GIVEN ENTRIES below:

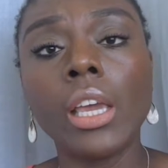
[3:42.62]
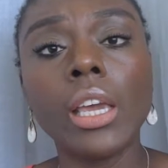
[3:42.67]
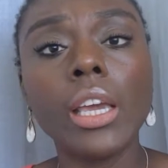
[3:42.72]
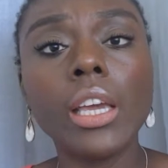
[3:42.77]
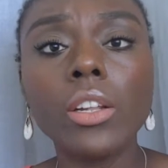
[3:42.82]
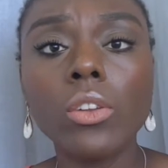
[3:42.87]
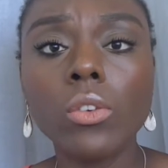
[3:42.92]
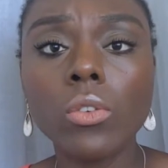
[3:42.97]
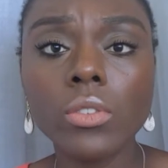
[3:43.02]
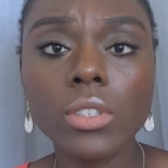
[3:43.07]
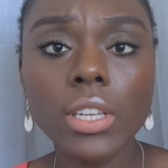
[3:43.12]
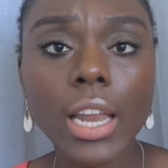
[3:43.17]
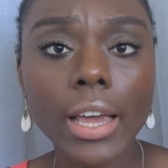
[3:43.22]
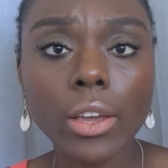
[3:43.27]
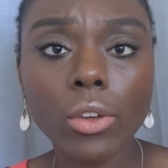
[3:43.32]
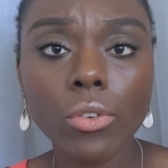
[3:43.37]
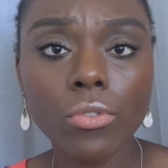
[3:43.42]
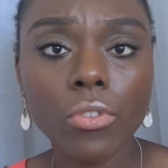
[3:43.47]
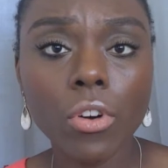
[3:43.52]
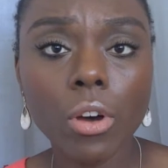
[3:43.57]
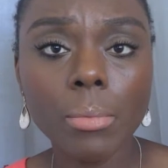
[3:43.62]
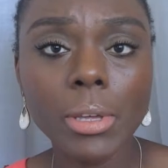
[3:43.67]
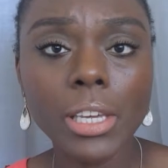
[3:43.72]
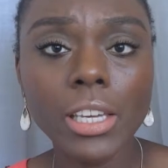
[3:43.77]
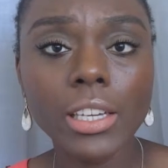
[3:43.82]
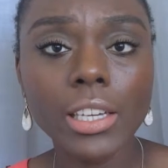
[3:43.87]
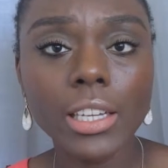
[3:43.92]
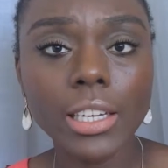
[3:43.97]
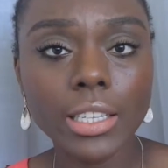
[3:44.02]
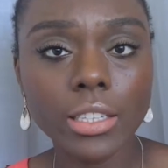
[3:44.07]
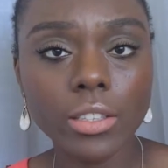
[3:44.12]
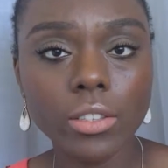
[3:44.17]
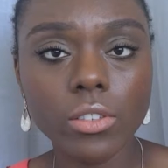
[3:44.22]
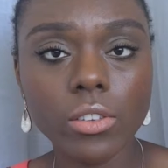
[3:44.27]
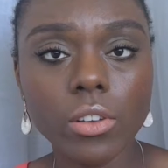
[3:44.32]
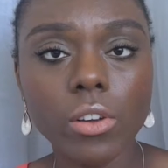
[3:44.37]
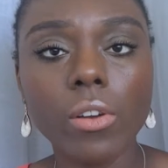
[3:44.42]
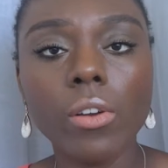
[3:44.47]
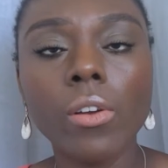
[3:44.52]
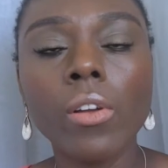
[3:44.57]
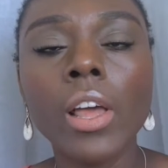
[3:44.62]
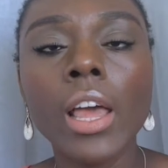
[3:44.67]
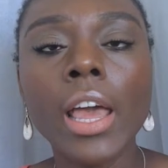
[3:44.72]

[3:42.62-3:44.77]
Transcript: It looks like a foaming cleanser,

End of GIVEN ENTRIES.

### AIM OF THE TASK:
Quote each record exactly as it stands, minus the pictures.

### FINISHED EXERCISE:
[3:42.62]
[3:42.67]
[3:42.72]
[3:42.77]
[3:42.82]
[3:42.87]
[3:42.92]
[3:42.97]
[3:43.02]
[3:43.07]
[3:43.12]
[3:43.17]
[3:43.22]
[3:43.27]
[3:43.32]
[3:43.37]
[3:43.42]
[3:43.47]
[3:43.52]
[3:43.57]
[3:43.62]
[3:43.67]
[3:43.72]
[3:43.77]
[3:43.82]
[3:43.87]
[3:43.92]
[3:43.97]
[3:44.02]
[3:44.07]
[3:44.12]
[3:44.17]
[3:44.22]
[3:44.27]
[3:44.32]
[3:44.37]
[3:44.42]
[3:44.47]
[3:44.52]
[3:44.57]
[3:44.62]
[3:44.67]
[3:44.72]

[3:42.62-3:44.77]
Transcript: It looks like a foaming cleanser,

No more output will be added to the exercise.